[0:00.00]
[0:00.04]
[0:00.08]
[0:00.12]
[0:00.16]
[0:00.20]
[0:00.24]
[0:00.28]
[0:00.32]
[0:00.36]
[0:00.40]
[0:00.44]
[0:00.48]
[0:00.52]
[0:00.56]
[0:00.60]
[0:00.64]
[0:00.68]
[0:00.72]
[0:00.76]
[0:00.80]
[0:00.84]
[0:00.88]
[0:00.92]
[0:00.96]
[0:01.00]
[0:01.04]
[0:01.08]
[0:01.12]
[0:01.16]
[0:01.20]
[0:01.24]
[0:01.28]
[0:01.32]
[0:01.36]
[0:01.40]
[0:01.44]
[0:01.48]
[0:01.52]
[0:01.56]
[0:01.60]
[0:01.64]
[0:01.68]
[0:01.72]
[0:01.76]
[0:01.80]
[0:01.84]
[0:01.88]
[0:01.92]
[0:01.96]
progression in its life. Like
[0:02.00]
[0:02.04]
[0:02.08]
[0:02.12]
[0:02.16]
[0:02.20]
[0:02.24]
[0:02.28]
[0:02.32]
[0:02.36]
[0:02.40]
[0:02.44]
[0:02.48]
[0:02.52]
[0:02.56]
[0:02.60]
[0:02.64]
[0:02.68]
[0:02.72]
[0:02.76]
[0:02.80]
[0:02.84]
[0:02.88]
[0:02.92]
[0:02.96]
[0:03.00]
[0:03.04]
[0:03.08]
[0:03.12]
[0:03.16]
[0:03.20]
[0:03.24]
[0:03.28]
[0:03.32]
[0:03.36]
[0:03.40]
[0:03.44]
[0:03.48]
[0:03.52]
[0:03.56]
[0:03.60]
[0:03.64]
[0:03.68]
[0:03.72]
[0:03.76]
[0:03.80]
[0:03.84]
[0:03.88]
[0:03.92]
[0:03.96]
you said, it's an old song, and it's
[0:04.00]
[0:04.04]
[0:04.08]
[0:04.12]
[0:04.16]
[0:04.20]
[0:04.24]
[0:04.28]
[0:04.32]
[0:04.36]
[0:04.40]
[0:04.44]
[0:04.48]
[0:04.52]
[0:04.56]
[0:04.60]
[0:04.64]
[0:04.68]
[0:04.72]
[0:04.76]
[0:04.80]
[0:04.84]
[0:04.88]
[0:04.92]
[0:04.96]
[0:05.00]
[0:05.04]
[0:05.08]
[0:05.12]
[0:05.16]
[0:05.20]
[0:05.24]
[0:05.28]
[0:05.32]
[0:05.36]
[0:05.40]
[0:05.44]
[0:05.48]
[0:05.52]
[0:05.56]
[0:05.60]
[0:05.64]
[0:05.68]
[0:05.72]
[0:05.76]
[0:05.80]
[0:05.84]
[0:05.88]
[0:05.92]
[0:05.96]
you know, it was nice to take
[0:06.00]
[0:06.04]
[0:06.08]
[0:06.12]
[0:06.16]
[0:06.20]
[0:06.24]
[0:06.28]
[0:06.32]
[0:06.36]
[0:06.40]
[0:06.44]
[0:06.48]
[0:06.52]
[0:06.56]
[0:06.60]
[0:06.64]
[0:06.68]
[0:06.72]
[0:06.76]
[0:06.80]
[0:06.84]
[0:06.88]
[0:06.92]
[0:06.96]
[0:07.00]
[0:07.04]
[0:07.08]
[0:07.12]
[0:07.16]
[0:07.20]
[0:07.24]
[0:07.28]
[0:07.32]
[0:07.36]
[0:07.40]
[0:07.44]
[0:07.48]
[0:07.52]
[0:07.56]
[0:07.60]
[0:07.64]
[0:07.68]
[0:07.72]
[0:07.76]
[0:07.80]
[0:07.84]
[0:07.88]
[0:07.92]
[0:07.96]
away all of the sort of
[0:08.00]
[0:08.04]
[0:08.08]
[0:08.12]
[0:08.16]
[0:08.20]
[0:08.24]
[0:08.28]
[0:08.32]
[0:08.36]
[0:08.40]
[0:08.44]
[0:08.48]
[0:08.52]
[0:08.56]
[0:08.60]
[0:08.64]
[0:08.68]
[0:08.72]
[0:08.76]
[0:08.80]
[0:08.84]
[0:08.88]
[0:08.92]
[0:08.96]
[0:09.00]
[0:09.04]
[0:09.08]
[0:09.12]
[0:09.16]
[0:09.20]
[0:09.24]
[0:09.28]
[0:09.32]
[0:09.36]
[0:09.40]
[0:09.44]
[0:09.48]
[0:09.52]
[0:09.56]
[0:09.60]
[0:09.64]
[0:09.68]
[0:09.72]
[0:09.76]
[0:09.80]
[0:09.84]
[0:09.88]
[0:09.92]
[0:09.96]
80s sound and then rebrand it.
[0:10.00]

******************************

• **About this exercise**
Your reply must contain each entry, reproduced exactly.

• **Task answer**
[0:00.00]
[0:00.04]
[0:00.08]
[0:00.12]
[0:00.16]
[0:00.20]
[0:00.24]
[0:00.28]
[0:00.32]
[0:00.36]
[0:00.40]
[0:00.44]
[0:00.48]
[0:00.52]
[0:00.56]
[0:00.60]
[0:00.64]
[0:00.68]
[0:00.72]
[0:00.76]
[0:00.80]
[0:00.84]
[0:00.88]
[0:00.92]
[0:00.96]
[0:01.00]
[0:01.04]
[0:01.08]
[0:01.12]
[0:01.16]
[0:01.20]
[0:01.24]
[0:01.28]
[0:01.32]
[0:01.36]
[0:01.40]
[0:01.44]
[0:01.48]
[0:01.52]
[0:01.56]
[0:01.60]
[0:01.64]
[0:01.68]
[0:01.72]
[0:01.76]
[0:01.80]
[0:01.84]
[0:01.88]
[0:01.92]
[0:01.96]
progression in its life. Like
[0:02.00]
[0:02.04]
[0:02.08]
[0:02.12]
[0:02.16]
[0:02.20]
[0:02.24]
[0:02.28]
[0:02.32]
[0:02.36]
[0:02.40]
[0:02.44]
[0:02.48]
[0:02.52]
[0:02.56]
[0:02.60]
[0:02.64]
[0:02.68]
[0:02.72]
[0:02.76]
[0:02.80]
[0:02.84]
[0:02.88]
[0:02.92]
[0:02.96]
[0:03.00]
[0:03.04]
[0:03.08]
[0:03.12]
[0:03.16]
[0:03.20]
[0:03.24]
[0:03.28]
[0:03.32]
[0:03.36]
[0:03.40]
[0:03.44]
[0:03.48]
[0:03.52]
[0:03.56]
[0:03.60]
[0:03.64]
[0:03.68]
[0:03.72]
[0:03.76]
[0:03.80]
[0:03.84]
[0:03.88]
[0:03.92]
[0:03.96]
you said, it's an old song, and it's
[0:04.00]
[0:04.04]
[0:04.08]
[0:04.12]
[0:04.16]
[0:04.20]
[0:04.24]
[0:04.28]
[0:04.32]
[0:04.36]
[0:04.40]
[0:04.44]
[0:04.48]
[0:04.52]
[0:04.56]
[0:04.60]
[0:04.64]
[0:04.68]
[0:04.72]
[0:04.76]
[0:04.80]
[0:04.84]
[0:04.88]
[0:04.92]
[0:04.96]
[0:05.00]
[0:05.04]
[0:05.08]
[0:05.12]
[0:05.16]
[0:05.20]
[0:05.24]
[0:05.28]
[0:05.32]
[0:05.36]
[0:05.40]
[0:05.44]
[0:05.48]
[0:05.52]
[0:05.56]
[0:05.60]
[0:05.64]
[0:05.68]
[0:05.72]
[0:05.76]
[0:05.80]
[0:05.84]
[0:05.88]
[0:05.92]
[0:05.96]
you know, it was nice to take
[0:06.00]
[0:06.04]
[0:06.08]
[0:06.12]
[0:06.16]
[0:06.20]
[0:06.24]
[0:06.28]
[0:06.32]
[0:06.36]
[0:06.40]
[0:06.44]
[0:06.48]
[0:06.52]
[0:06.56]
[0:06.60]
[0:06.64]
[0:06.68]
[0:06.72]
[0:06.76]
[0:06.80]
[0:06.84]
[0:06.88]
[0:06.92]
[0:06.96]
[0:07.00]
[0:07.04]
[0:07.08]
[0:07.12]
[0:07.16]
[0:07.20]
[0:07.24]
[0:07.28]
[0:07.32]
[0:07.36]
[0:07.40]
[0:07.44]
[0:07.48]
[0:07.52]
[0:07.56]
[0:07.60]
[0:07.64]
[0:07.68]
[0:07.72]
[0:07.76]
[0:07.80]
[0:07.84]
[0:07.88]
[0:07.92]
[0:07.96]
away all of the sort of
[0:08.00]
[0:08.04]
[0:08.08]
[0:08.12]
[0:08.16]
[0:08.20]
[0:08.24]
[0:08.28]
[0:08.32]
[0:08.36]
[0:08.40]
[0:08.44]
[0:08.48]
[0:08.52]
[0:08.56]
[0:08.60]
[0:08.64]
[0:08.68]
[0:08.72]
[0:08.76]
[0:08.80]
[0:08.84]
[0:08.88]
[0:08.92]
[0:08.96]
[0:09.00]
[0:09.04]
[0:09.08]
[0:09.12]
[0:09.16]
[0:09.20]
[0:09.24]
[0:09.28]
[0:09.32]
[0:09.36]
[0:09.40]
[0:09.44]
[0:09.48]
[0:09.52]
[0:09.56]
[0:09.60]
[0:09.64]
[0:09.68]
[0:09.72]
[0:09.76]
[0:09.80]
[0:09.84]
[0:09.88]
[0:09.92]
[0:09.96]
80s sound and then rebrand it.
[0:10.00]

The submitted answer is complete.